(PROBLEM STATEMENT): Please restate word for word the lines of the entries below from the one with "[0:02.13-0:02.63]" to the one with "[0:12.13-0:12.63]", inclusive, and leave out every picture.

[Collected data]
***
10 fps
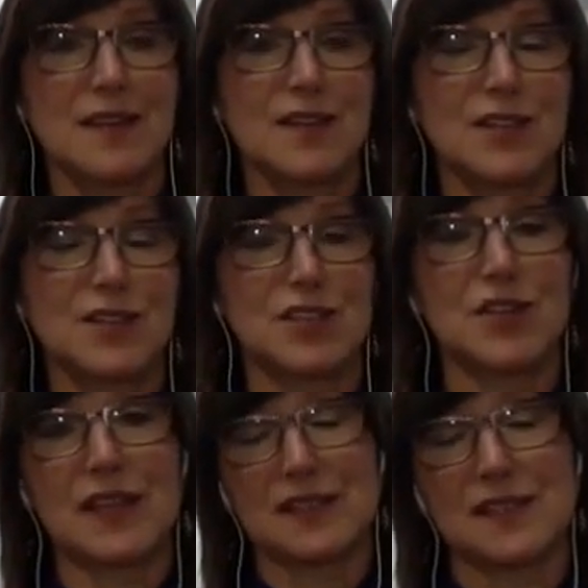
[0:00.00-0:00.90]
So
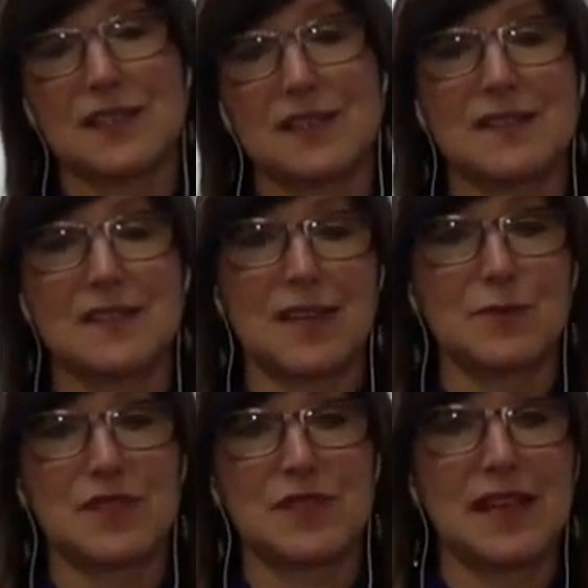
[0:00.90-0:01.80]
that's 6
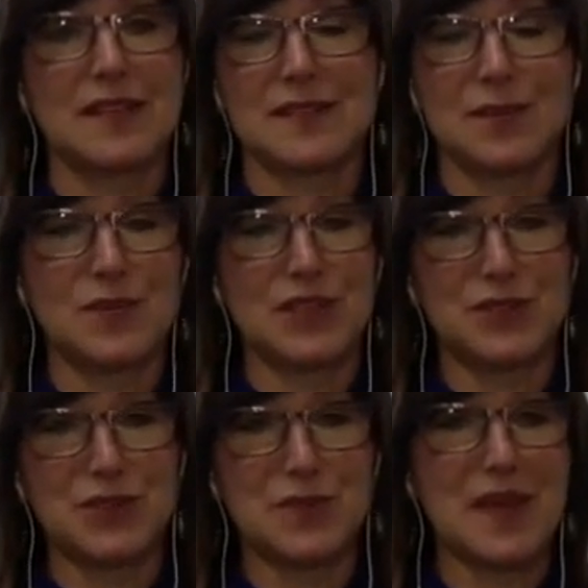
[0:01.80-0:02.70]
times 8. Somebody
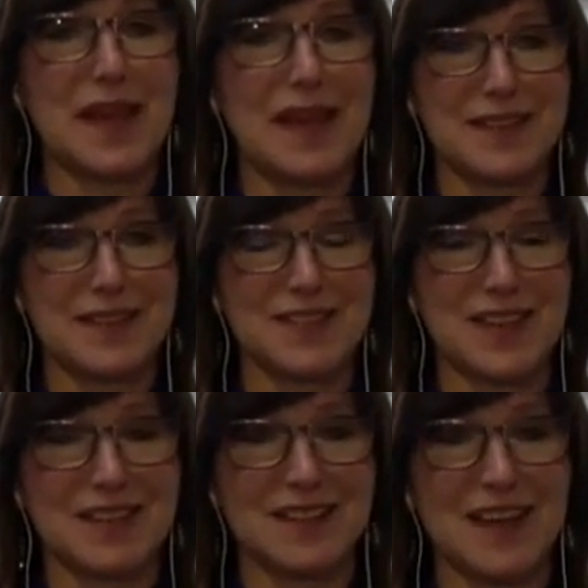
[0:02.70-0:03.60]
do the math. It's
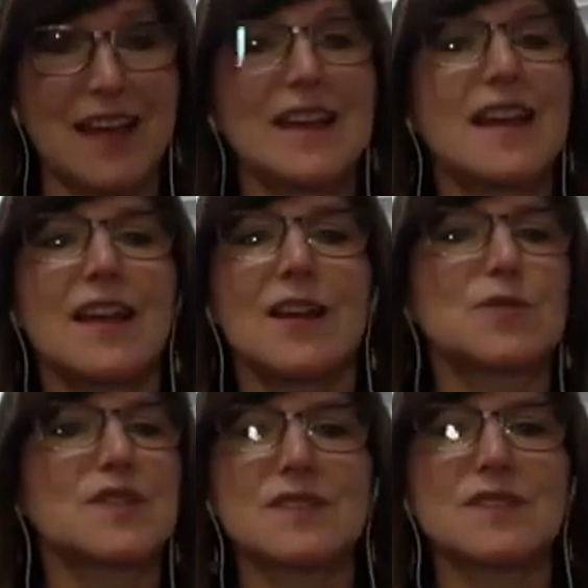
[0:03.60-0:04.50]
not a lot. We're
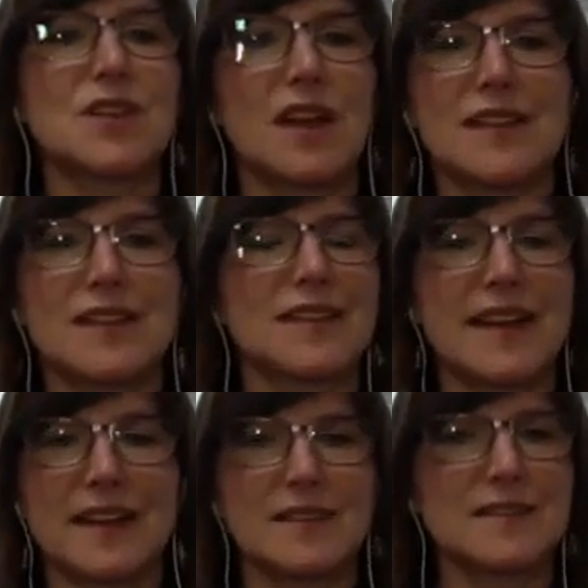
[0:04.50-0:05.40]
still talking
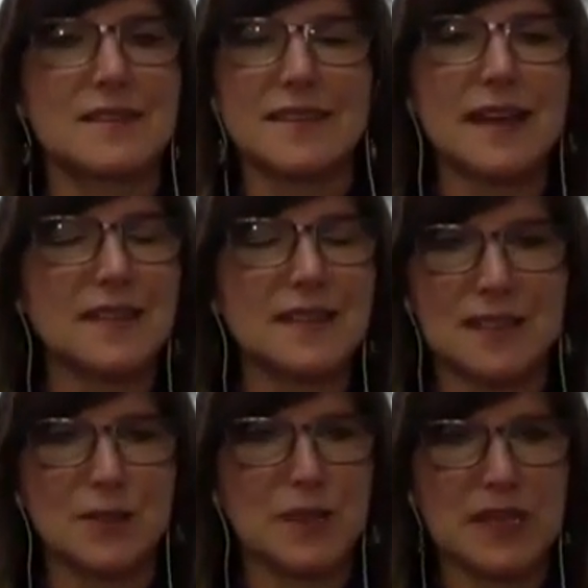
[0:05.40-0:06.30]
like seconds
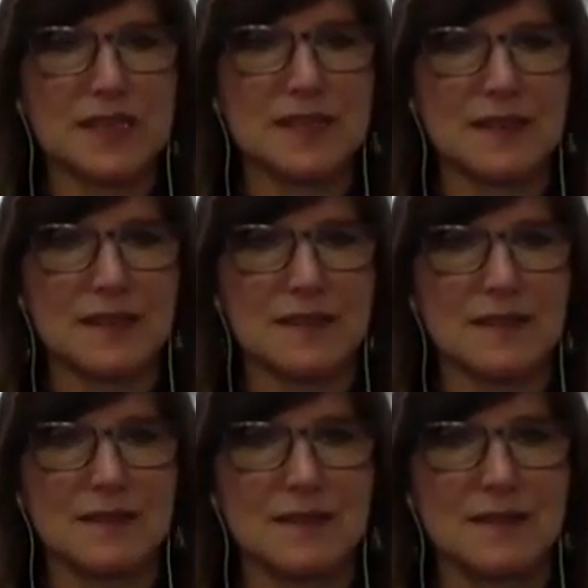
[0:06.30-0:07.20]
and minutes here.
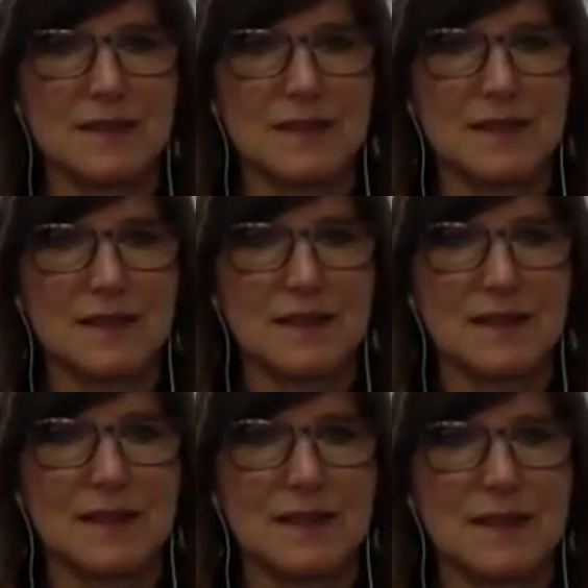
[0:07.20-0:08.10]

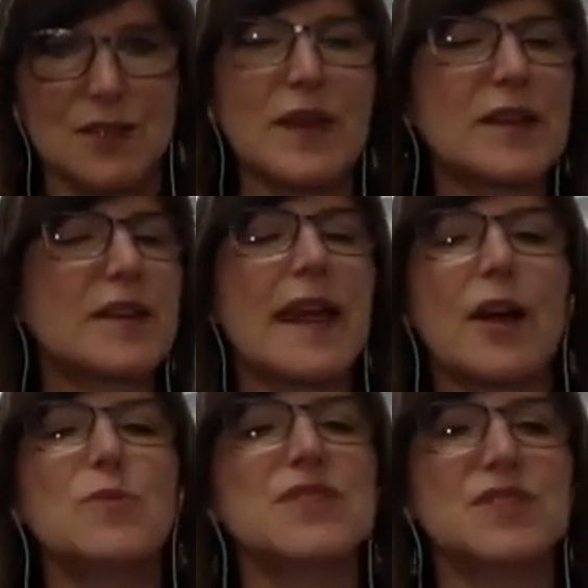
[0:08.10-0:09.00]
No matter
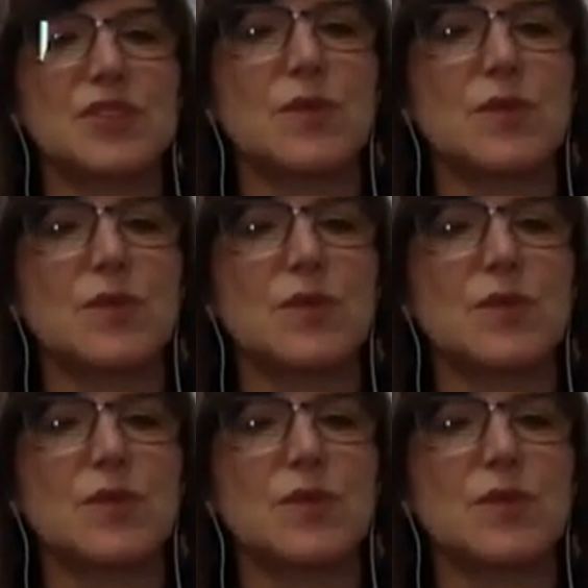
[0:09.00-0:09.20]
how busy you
***
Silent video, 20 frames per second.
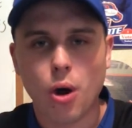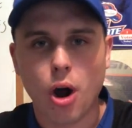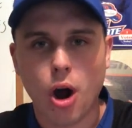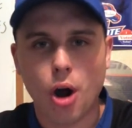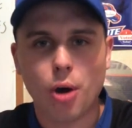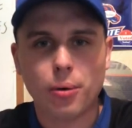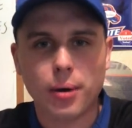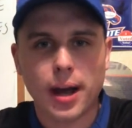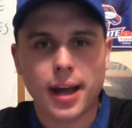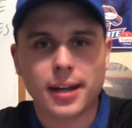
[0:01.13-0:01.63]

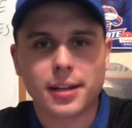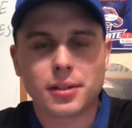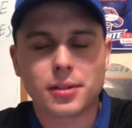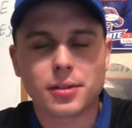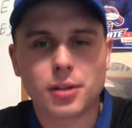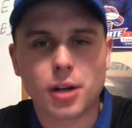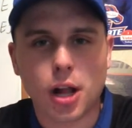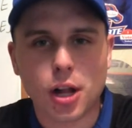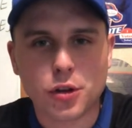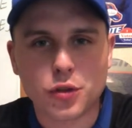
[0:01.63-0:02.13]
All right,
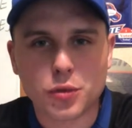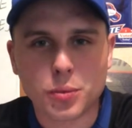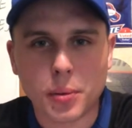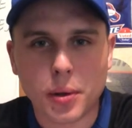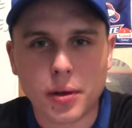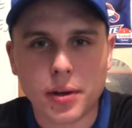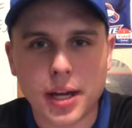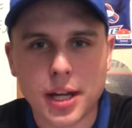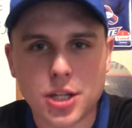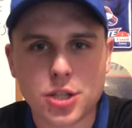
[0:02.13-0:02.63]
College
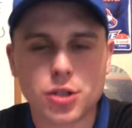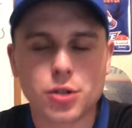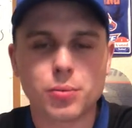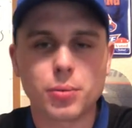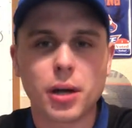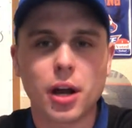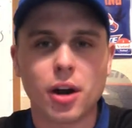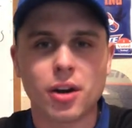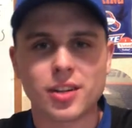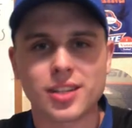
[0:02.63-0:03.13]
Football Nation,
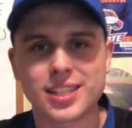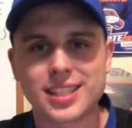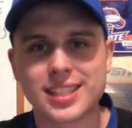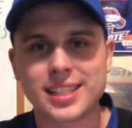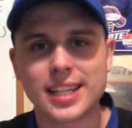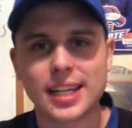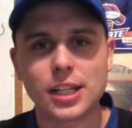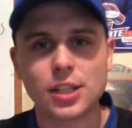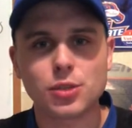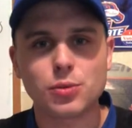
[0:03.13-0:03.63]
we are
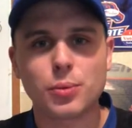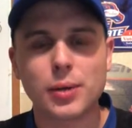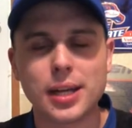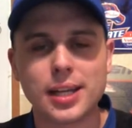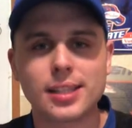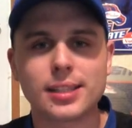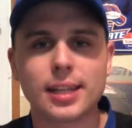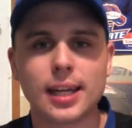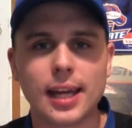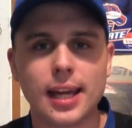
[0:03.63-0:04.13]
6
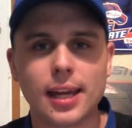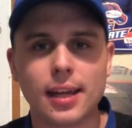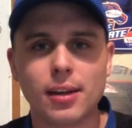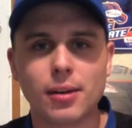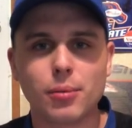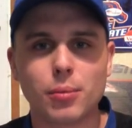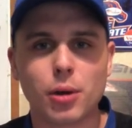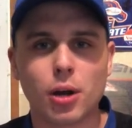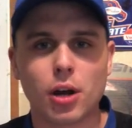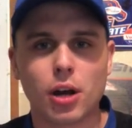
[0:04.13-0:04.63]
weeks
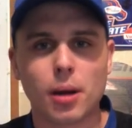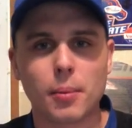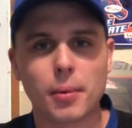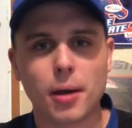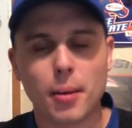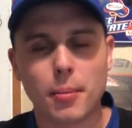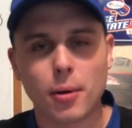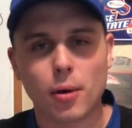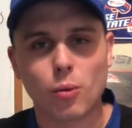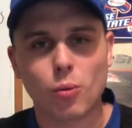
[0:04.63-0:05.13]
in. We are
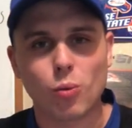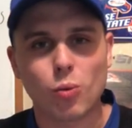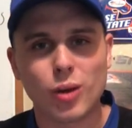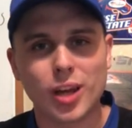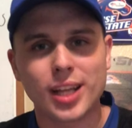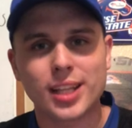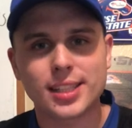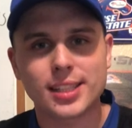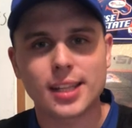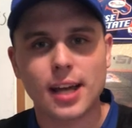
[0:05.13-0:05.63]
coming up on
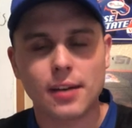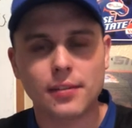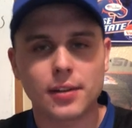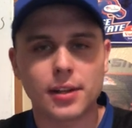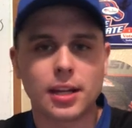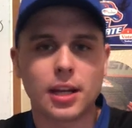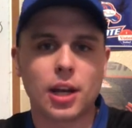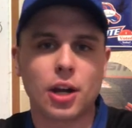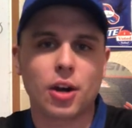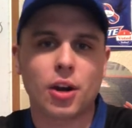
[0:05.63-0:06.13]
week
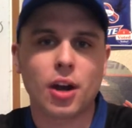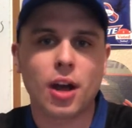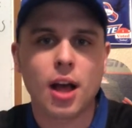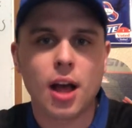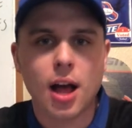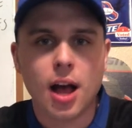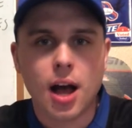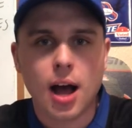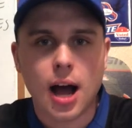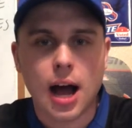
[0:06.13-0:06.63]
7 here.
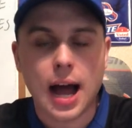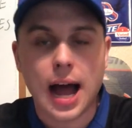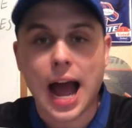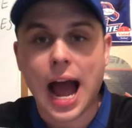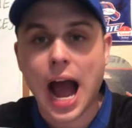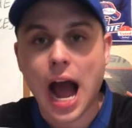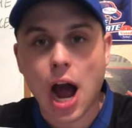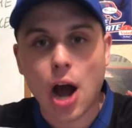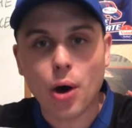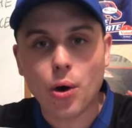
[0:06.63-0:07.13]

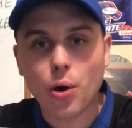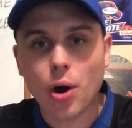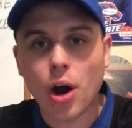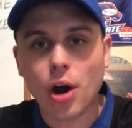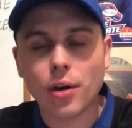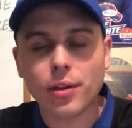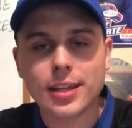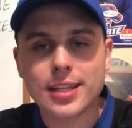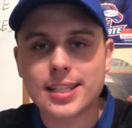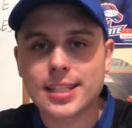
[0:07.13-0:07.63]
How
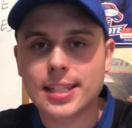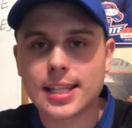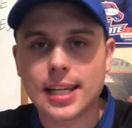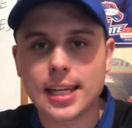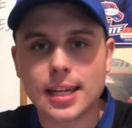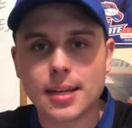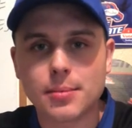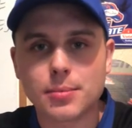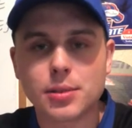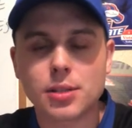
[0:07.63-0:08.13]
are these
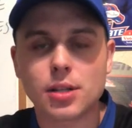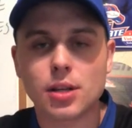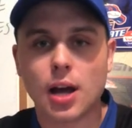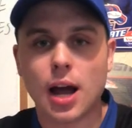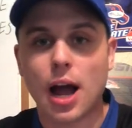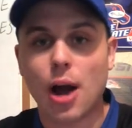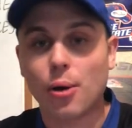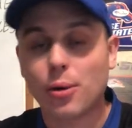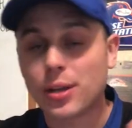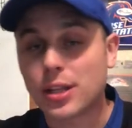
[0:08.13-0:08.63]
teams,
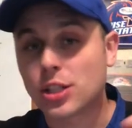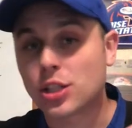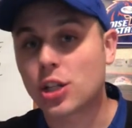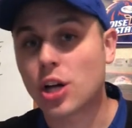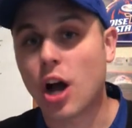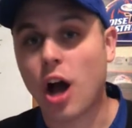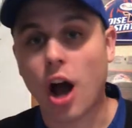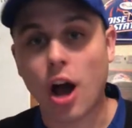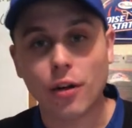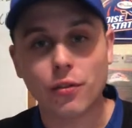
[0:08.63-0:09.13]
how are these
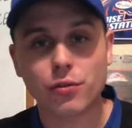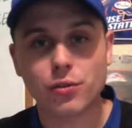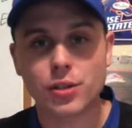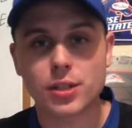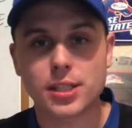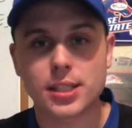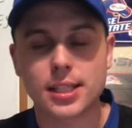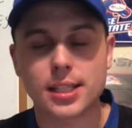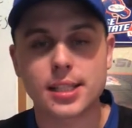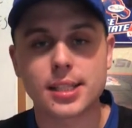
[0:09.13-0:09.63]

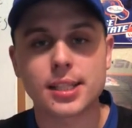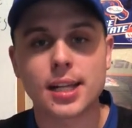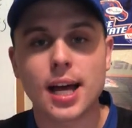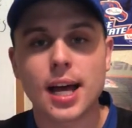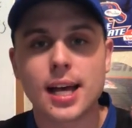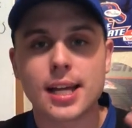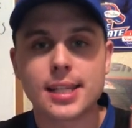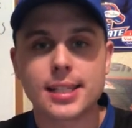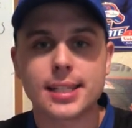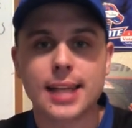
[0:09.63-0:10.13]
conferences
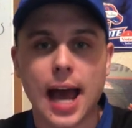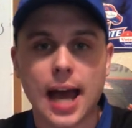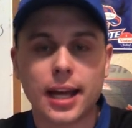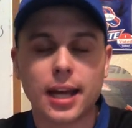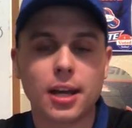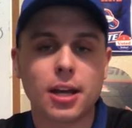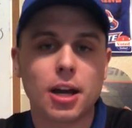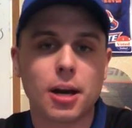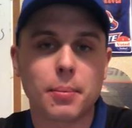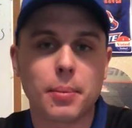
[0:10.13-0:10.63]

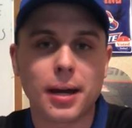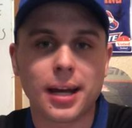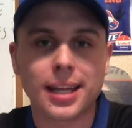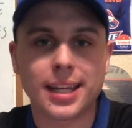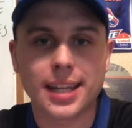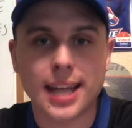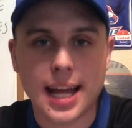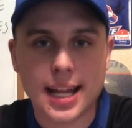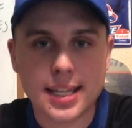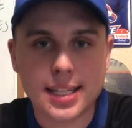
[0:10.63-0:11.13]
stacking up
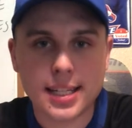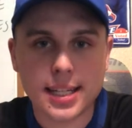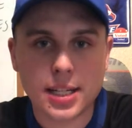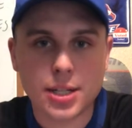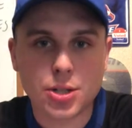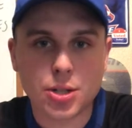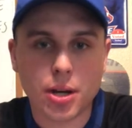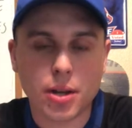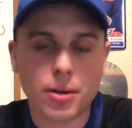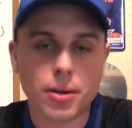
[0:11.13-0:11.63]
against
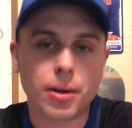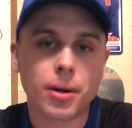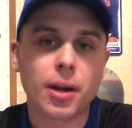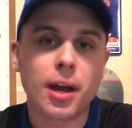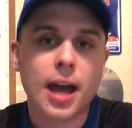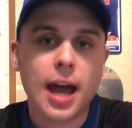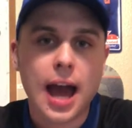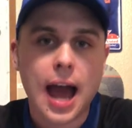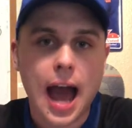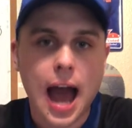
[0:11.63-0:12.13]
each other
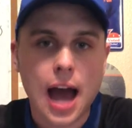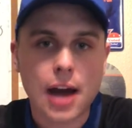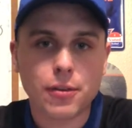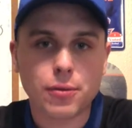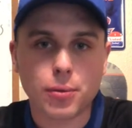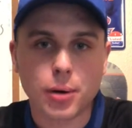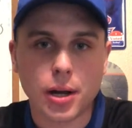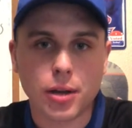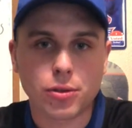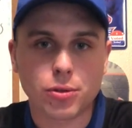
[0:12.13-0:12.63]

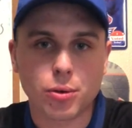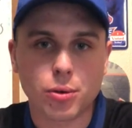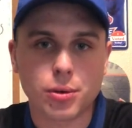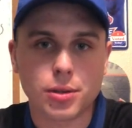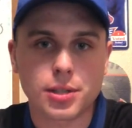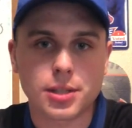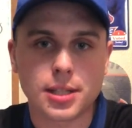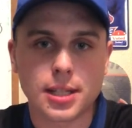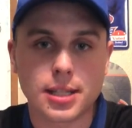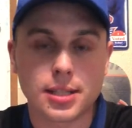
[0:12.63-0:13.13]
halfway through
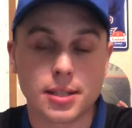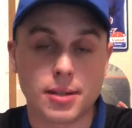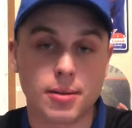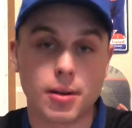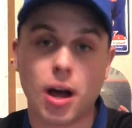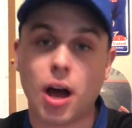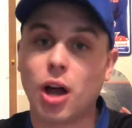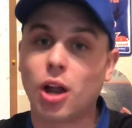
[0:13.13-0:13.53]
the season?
***
(RESPONSE TO THE EXERCISE):
[0:02.13-0:02.63]
College
[0:02.63-0:03.13]
Football Nation,
[0:03.13-0:03.63]
we are
[0:03.63-0:04.13]
6
[0:04.13-0:04.63]
weeks
[0:04.63-0:05.13]
in. We are
[0:05.13-0:05.63]
coming up on
[0:05.63-0:06.13]
week
[0:06.13-0:06.63]
7 here.
[0:06.63-0:07.13]

[0:07.13-0:07.63]
How
[0:07.63-0:08.13]
are these
[0:08.13-0:08.63]
teams,
[0:08.63-0:09.13]
how are these
[0:09.13-0:09.63]

[0:09.63-0:10.13]
conferences
[0:10.13-0:10.63]

[0:10.63-0:11.13]
stacking up
[0:11.13-0:11.63]
against
[0:11.63-0:12.13]
each other
[0:12.13-0:12.63]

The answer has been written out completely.